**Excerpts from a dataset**

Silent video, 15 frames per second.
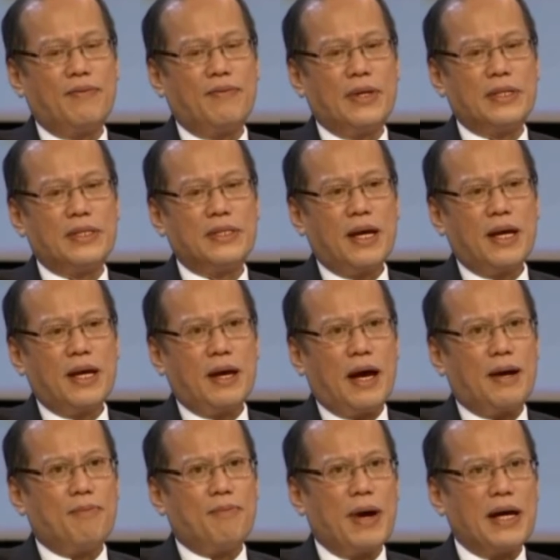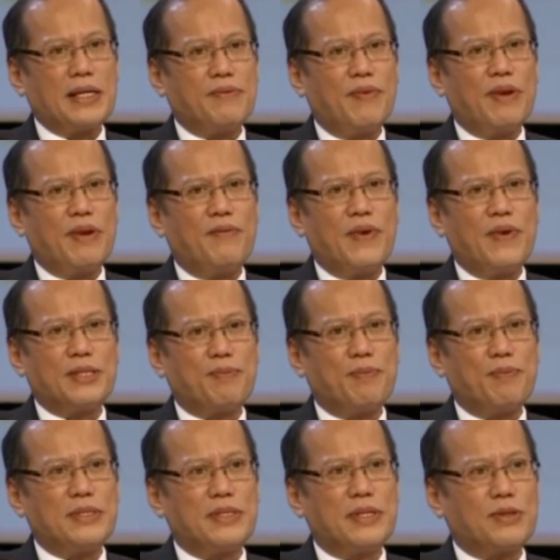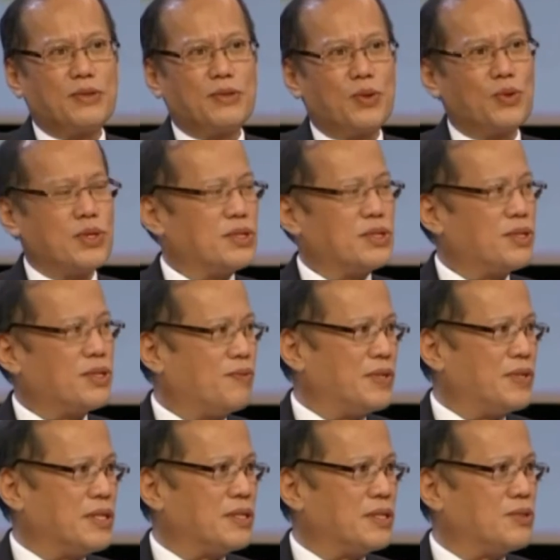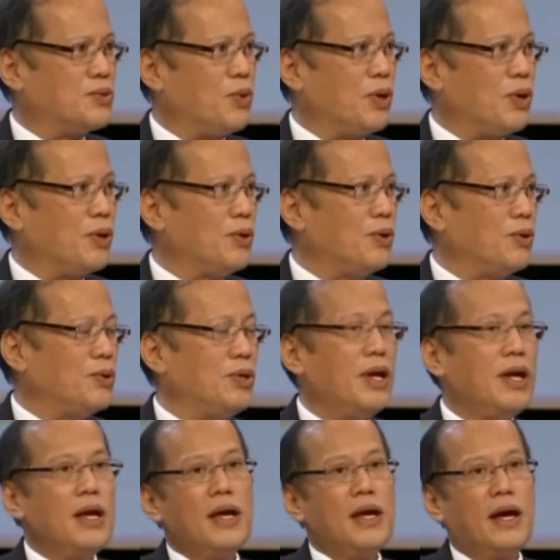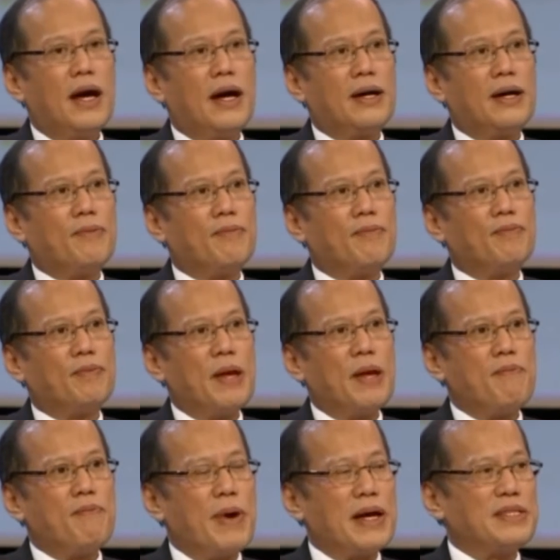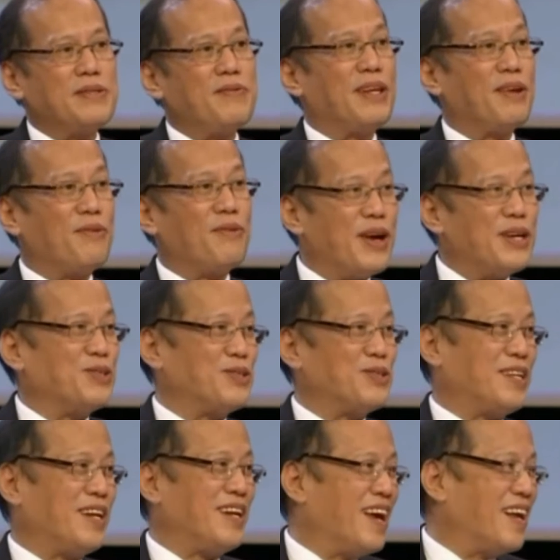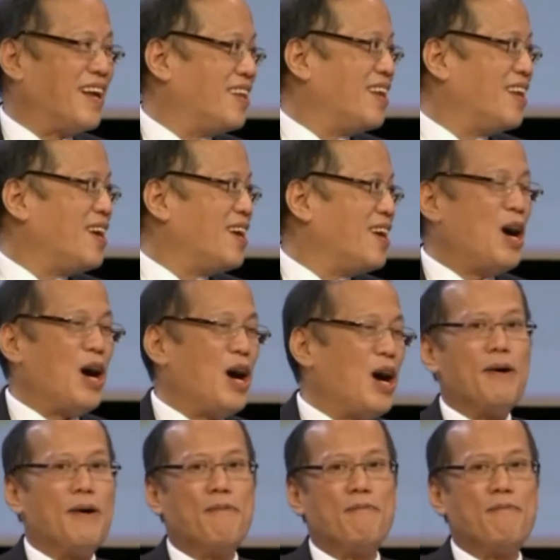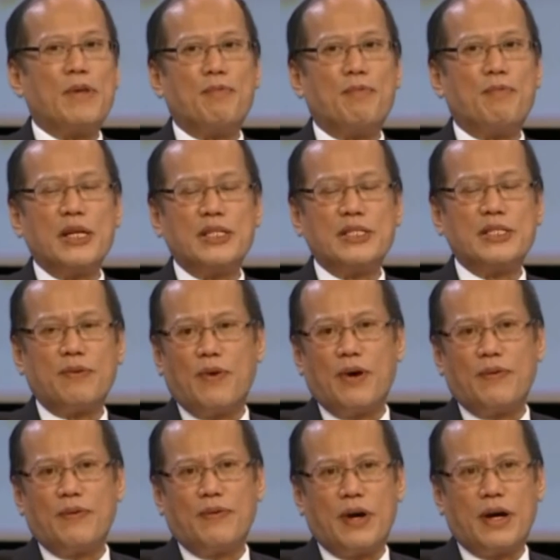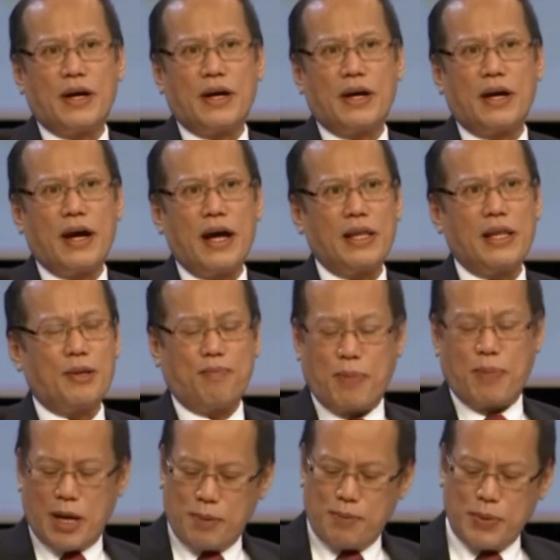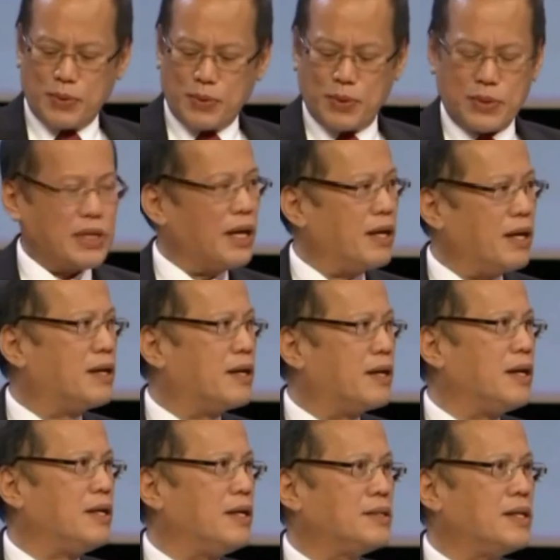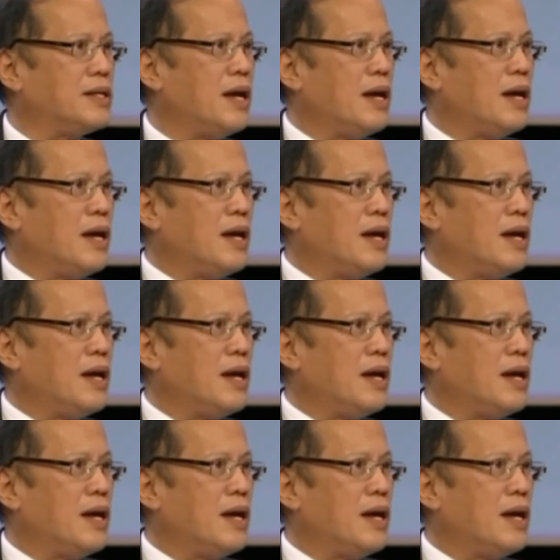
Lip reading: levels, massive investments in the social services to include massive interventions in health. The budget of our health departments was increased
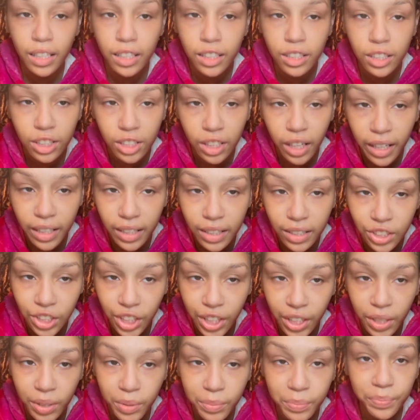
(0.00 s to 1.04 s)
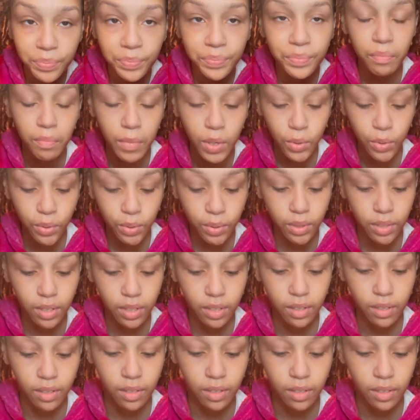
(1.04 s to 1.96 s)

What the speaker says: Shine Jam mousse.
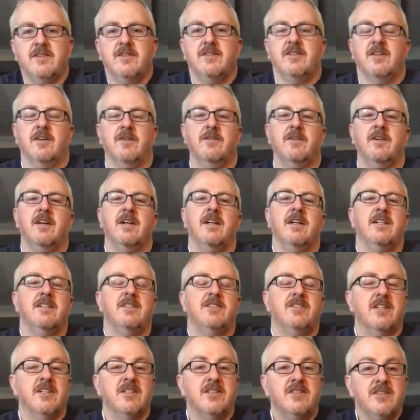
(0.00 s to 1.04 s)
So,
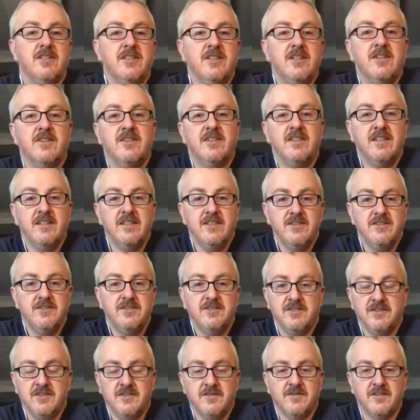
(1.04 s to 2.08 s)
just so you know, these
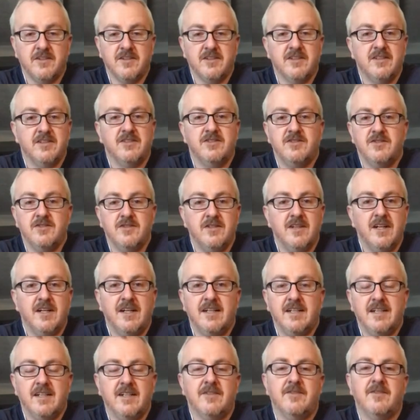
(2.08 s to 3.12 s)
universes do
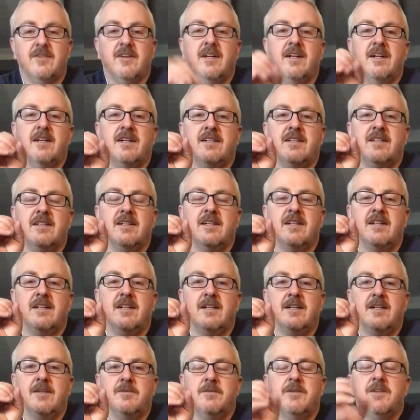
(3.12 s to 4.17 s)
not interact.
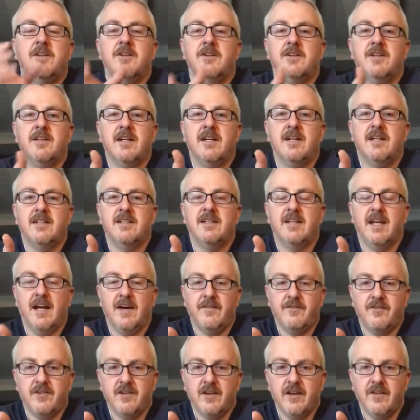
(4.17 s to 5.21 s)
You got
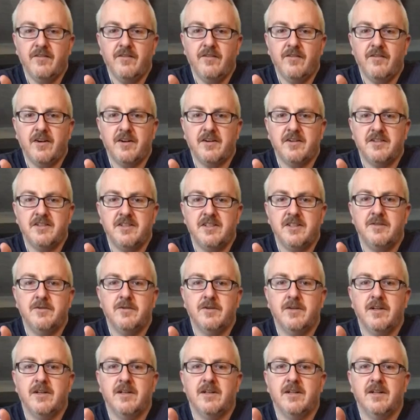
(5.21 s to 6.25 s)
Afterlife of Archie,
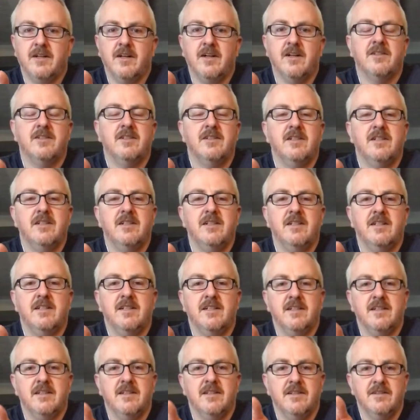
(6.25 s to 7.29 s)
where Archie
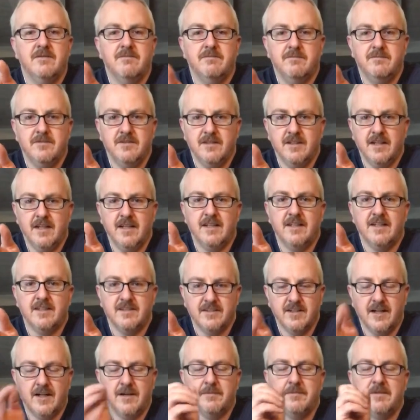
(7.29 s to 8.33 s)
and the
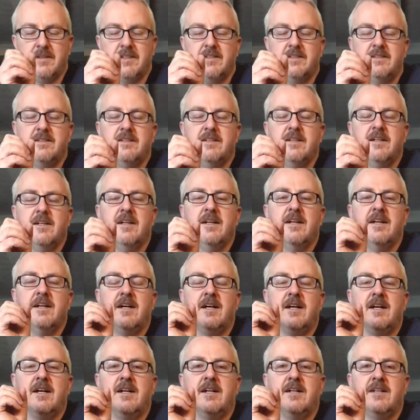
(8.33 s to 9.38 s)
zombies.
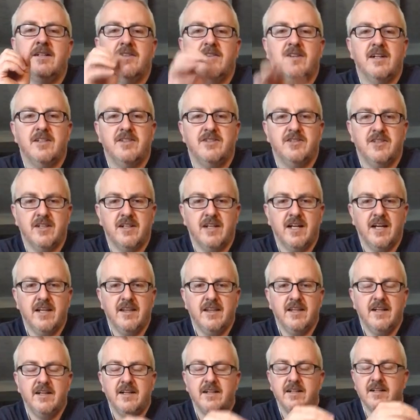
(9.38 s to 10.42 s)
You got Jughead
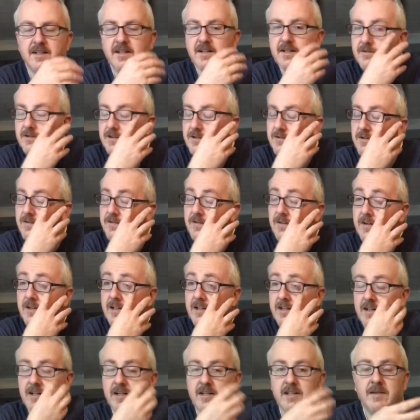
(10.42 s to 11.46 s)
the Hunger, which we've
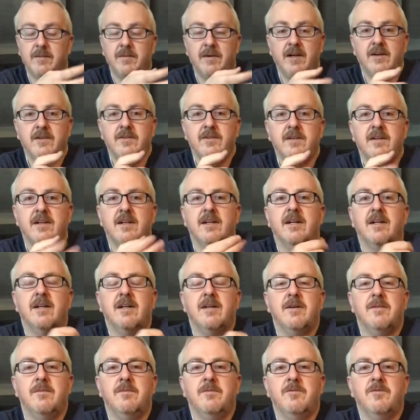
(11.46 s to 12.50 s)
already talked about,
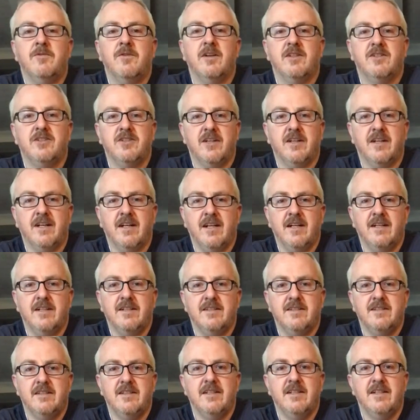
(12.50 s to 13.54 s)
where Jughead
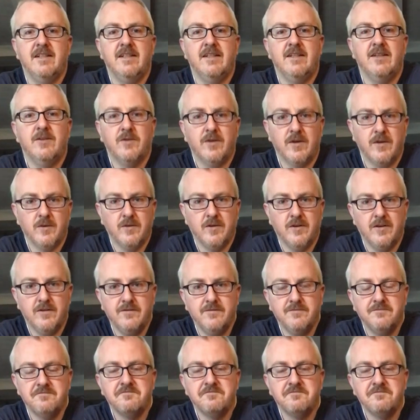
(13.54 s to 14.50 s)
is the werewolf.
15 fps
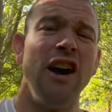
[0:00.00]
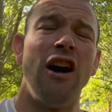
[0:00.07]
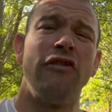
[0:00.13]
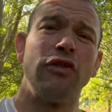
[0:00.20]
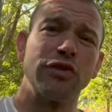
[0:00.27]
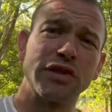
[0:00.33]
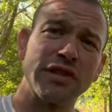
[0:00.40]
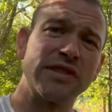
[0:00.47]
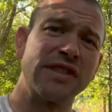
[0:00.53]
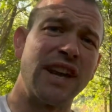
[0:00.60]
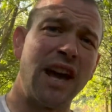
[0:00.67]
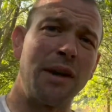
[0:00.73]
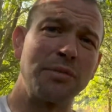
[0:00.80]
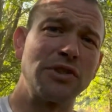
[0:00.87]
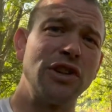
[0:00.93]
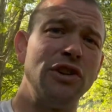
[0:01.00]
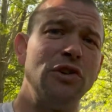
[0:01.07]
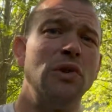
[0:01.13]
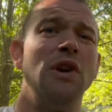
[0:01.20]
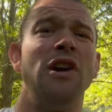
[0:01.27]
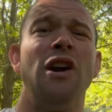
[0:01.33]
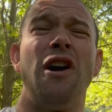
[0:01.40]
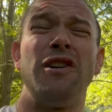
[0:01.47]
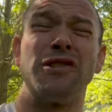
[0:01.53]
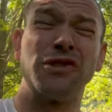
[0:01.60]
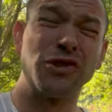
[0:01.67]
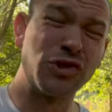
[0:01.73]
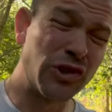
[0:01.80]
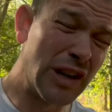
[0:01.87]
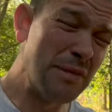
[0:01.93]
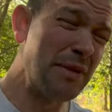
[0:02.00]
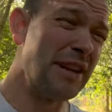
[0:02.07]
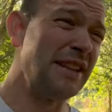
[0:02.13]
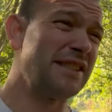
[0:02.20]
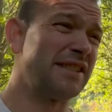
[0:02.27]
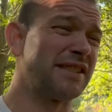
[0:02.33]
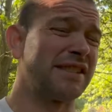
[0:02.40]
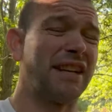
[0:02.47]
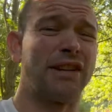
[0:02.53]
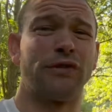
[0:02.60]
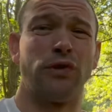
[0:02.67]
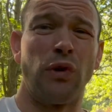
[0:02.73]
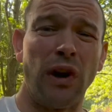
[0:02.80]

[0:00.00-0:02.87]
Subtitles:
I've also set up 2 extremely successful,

**Work to complete**
Pictures stay out; the entries above are to be output exactly as given.

**Exercise answer**
Silent video, 15 frames per second.
Lip reading: levels, massive investments in the social services to include massive interventions in health. The budget of our health departments was increased
(0.00 s to 1.04 s)
(1.04 s to 1.96 s)

What the speaker says: Shine Jam mousse.
(0.00 s to 1.04 s)
So,
(1.04 s to 2.08 s)
just so you know, these
(2.08 s to 3.12 s)
universes do
(3.12 s to 4.17 s)
not interact.
(4.17 s to 5.21 s)
You got
(5.21 s to 6.25 s)
Afterlife of Archie,
(6.25 s to 7.29 s)
where Archie
(7.29 s to 8.33 s)
and the
(8.33 s to 9.38 s)
zombies.
(9.38 s to 10.42 s)
You got Jughead
(10.42 s to 11.46 s)
the Hunger, which we've
(11.46 s to 12.50 s)
already talked about,
(12.50 s to 13.54 s)
where Jughead
(13.54 s to 14.50 s)
is the werewolf.
15 fps
[0:00.00]
[0:00.07]
[0:00.13]
[0:00.20]
[0:00.27]
[0:00.33]
[0:00.40]
[0:00.47]
[0:00.53]
[0:00.60]
[0:00.67]
[0:00.73]
[0:00.80]
[0:00.87]
[0:00.93]
[0:01.00]
[0:01.07]
[0:01.13]
[0:01.20]
[0:01.27]
[0:01.33]
[0:01.40]
[0:01.47]
[0:01.53]
[0:01.60]
[0:01.67]
[0:01.73]
[0:01.80]
[0:01.87]
[0:01.93]
[0:02.00]
[0:02.07]
[0:02.13]
[0:02.20]
[0:02.27]
[0:02.33]
[0:02.40]
[0:02.47]
[0:02.53]
[0:02.60]
[0:02.67]
[0:02.73]
[0:02.80]

[0:00.00-0:02.87]
Subtitles:
I've also set up 2 extremely successful,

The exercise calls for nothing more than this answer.